Je disais précédemment que pour la mutualité, il s’agit maintenant de franchir une nouvelle frontière vers l’engagement dans l’espace public. Il faut en effet avoir conscience que la mutualité et les mutuelles portent non seulement des valeurs démocratiques internes, pour leurs adhérents, mais également des valeurs démocratiques pour l’ensemble de la société. La mutualité est emblématique d’une revendication démocratique pour l’ensemble de la société. Elle est porteuse de cette valeur à un moment où les valeurs démocratiques sont en question et peut-être même menacées. Un nouveau souffle pour les mutuelles pourrait être justement, du fait de leur fonctionnement démocratique interne, de pouvoir aussi représenter un espoir démocratique, un symbole démocratique au sein de l’espace public.

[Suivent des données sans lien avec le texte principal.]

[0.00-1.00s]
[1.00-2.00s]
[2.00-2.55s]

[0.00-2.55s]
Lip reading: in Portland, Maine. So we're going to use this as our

Il reste à déterminer avec quels acteurs de l’espace public, au-delà des liens traditionnels avec les syndicats, les mutuelles pourraient tisser des liens ponctuels ou plus structurels pour faire avancer ce nouvel idéal. Actuellement, le gouvernement propose un Grenelle de l’environnement auquel vont être invités des associations écologistes, des syndicats, des entreprises. Je pense qu’il y aurait aussi place pour les mutuelles. En effet, si l’on pose la question de la santé dans un Grenelle de l’environnement, la question d’une santé durable et non pas simplement l’accès ponctuel aux soins, il pourrait y avoir là une amorce de travail en commun entre différents acteurs. De même, les mutuelles pourraient permettre le développement des recherches en matière de santé dont on sait aujourd’hui qu’elles sont très largement insuffisantes et orientées vers la demande solvable des plus riches.

Pour terminer je dirais que pour une entreprise d’économie sociale comme la mutualité, il est nécessaire de réfléchir aujourd’hui à ce que sont l’efficience, l’efficacité économique et la culture du résultat, qui contaminent les projets démocratiques. L’efficience, l’efficacité économique et la culture du résultat devraient en effet être réinsérées dans tous leurs aspects politiques, sociaux et écologiques.

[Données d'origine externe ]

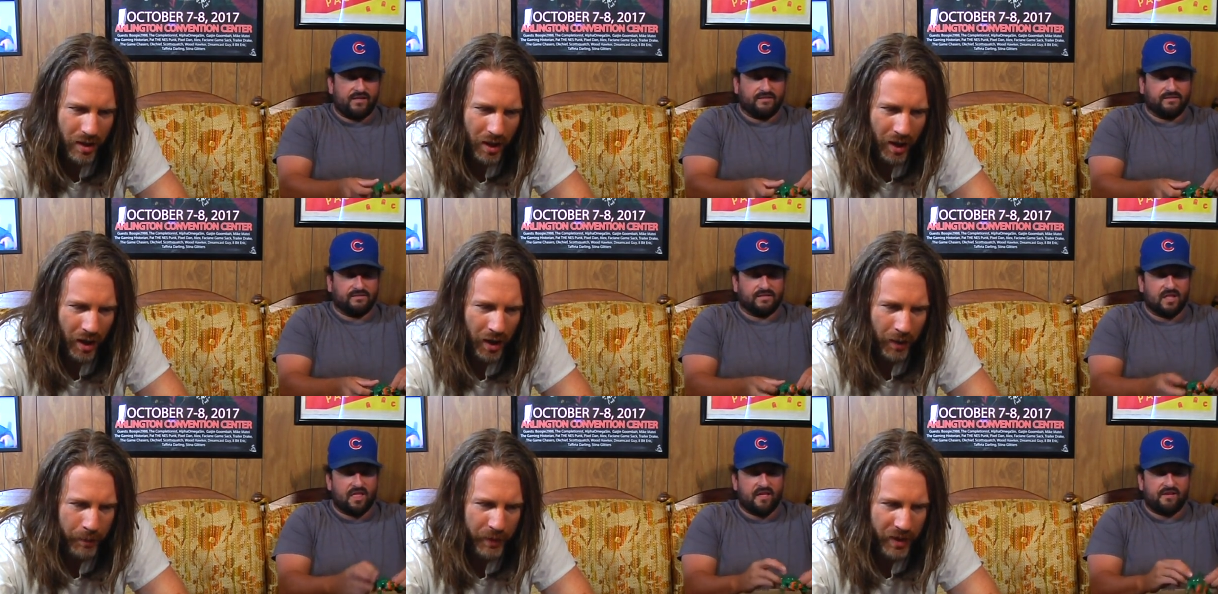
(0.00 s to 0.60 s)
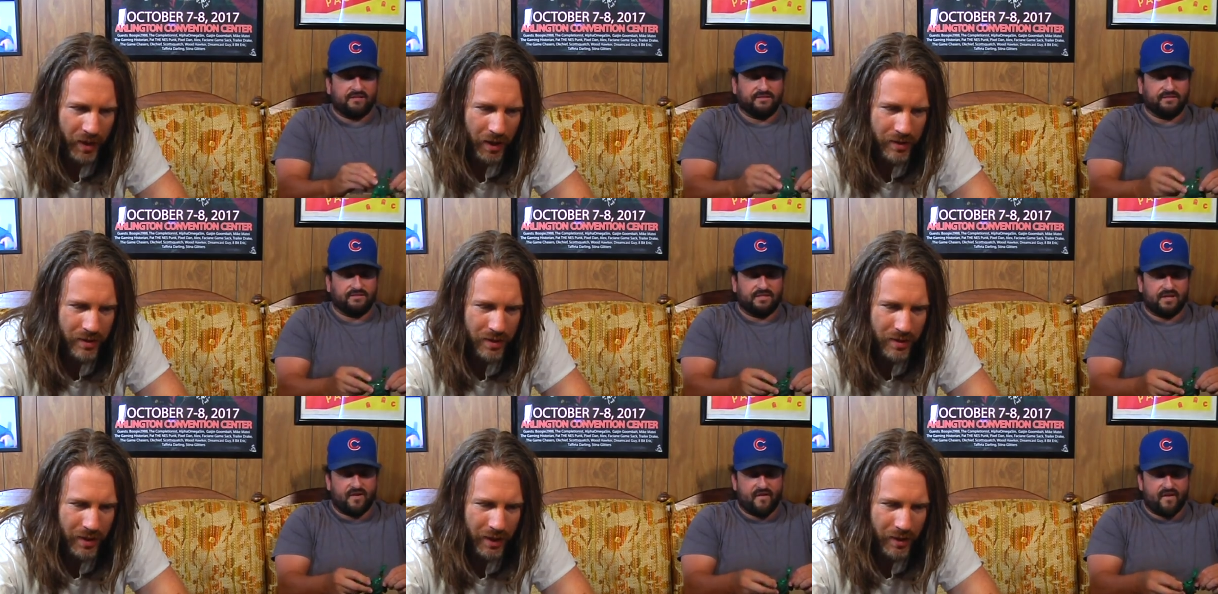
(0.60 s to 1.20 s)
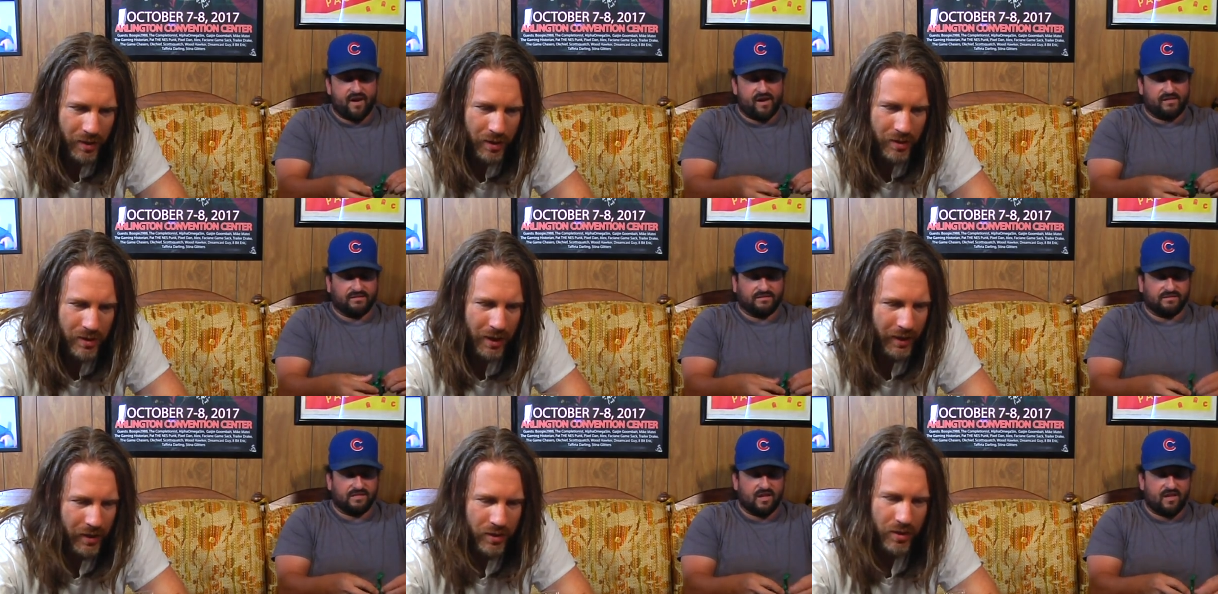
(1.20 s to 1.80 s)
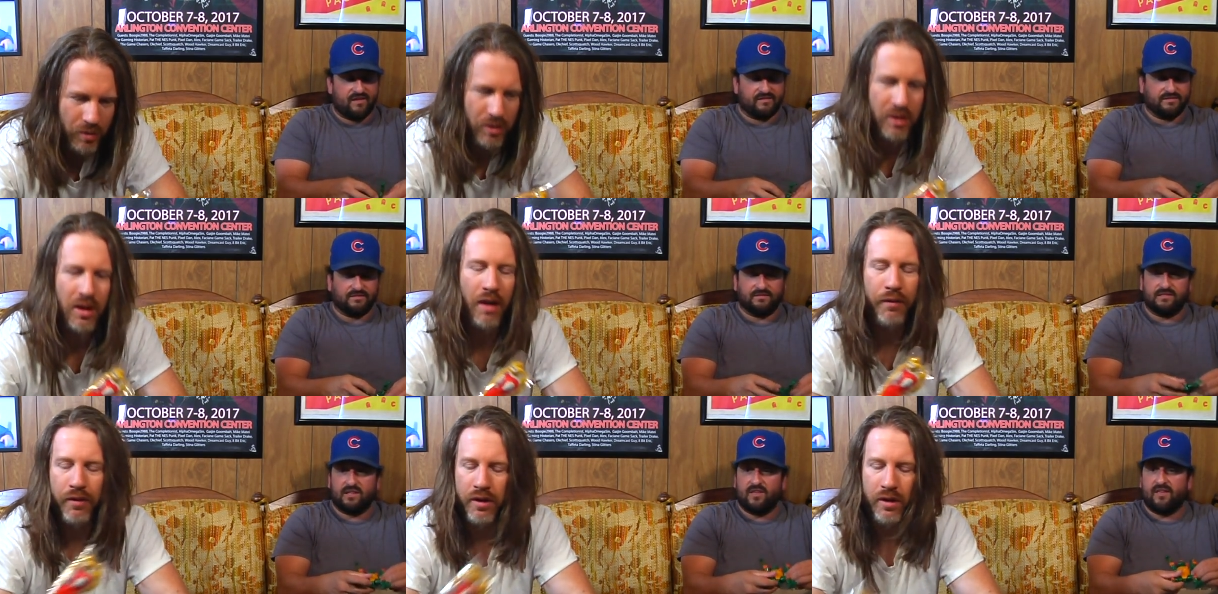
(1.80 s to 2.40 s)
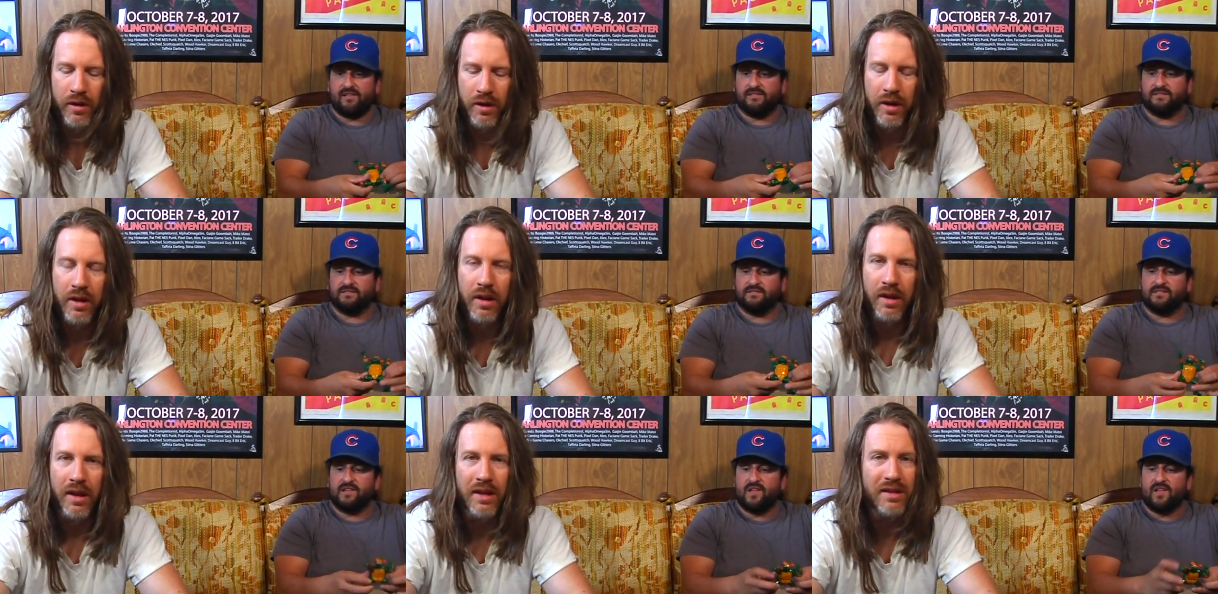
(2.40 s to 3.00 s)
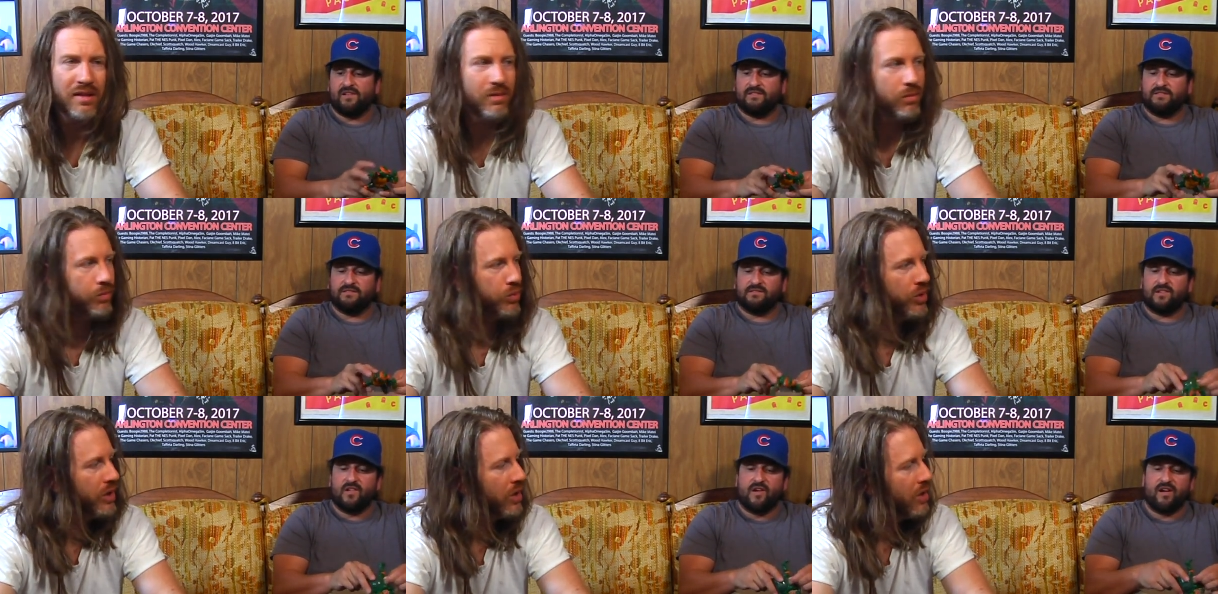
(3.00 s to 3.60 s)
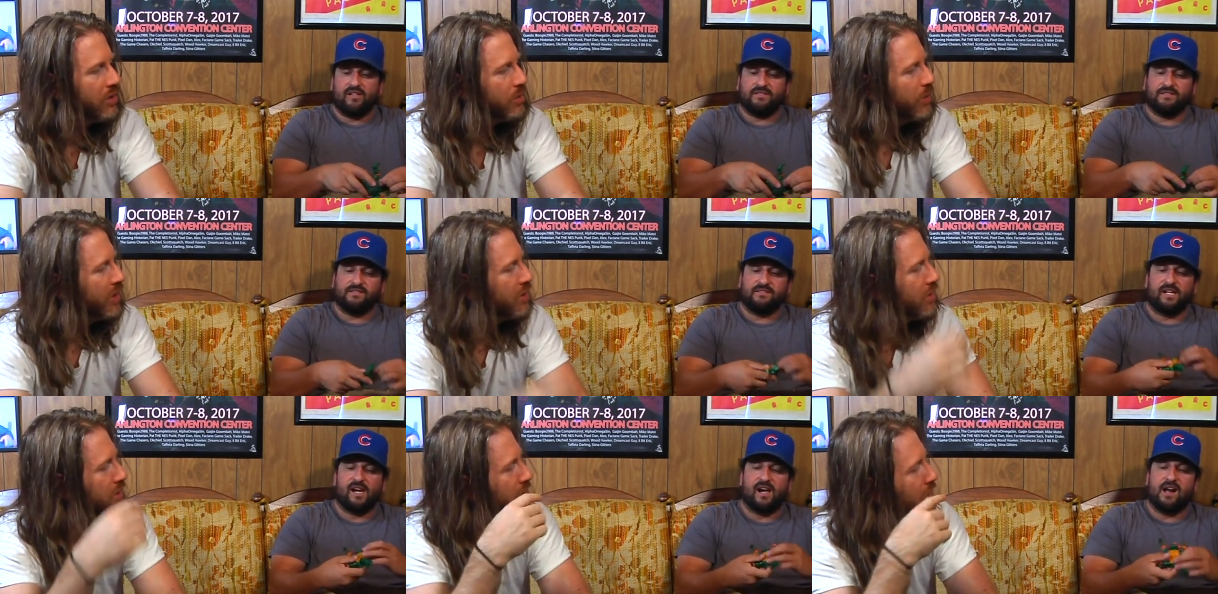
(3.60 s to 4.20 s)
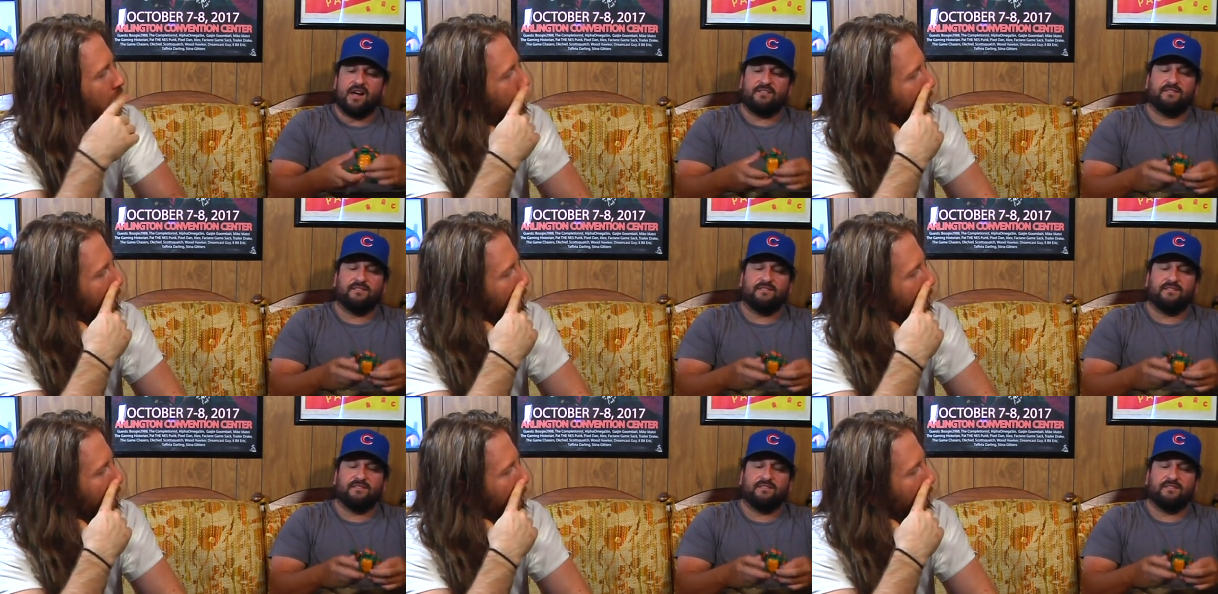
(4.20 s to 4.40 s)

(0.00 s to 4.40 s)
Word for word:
Speaker 1: Um, because this thing looks like... There's no scuff on it or anything. That's pretty awesome, actually.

Plus largement, il est maintenant nécessaire de considérer que le renforcement de l’espace démocratique, qui tend à se restreindre, est une condition de la pérennité et de la singularité des organisations mutuelles.

Illustration : L’homme de Vitruve, croquis de Léonard de Vinci réalisé aux alentours de 1492.

[1] J’ai largement développé cette idée dans Alain Caillé (dir.), Quelle démocratie voulons-nous ? Pièces pour un débat, 2006, éd. La Découverte, coll. Sur le vif, 142 pages.

[2] Je pense en particulier aux travaux du professeur Belpomme, du professeur Pelte et du professeur Seralini qui ont été les initiateurs de « L’appel de Paris », en réaction à une directive européenne sur le contrôle des produits chimiques dans l’alimentation, les médicaments, etc.

Geneviève Azam est maître de conférence en économie à l’Université Toulouse II.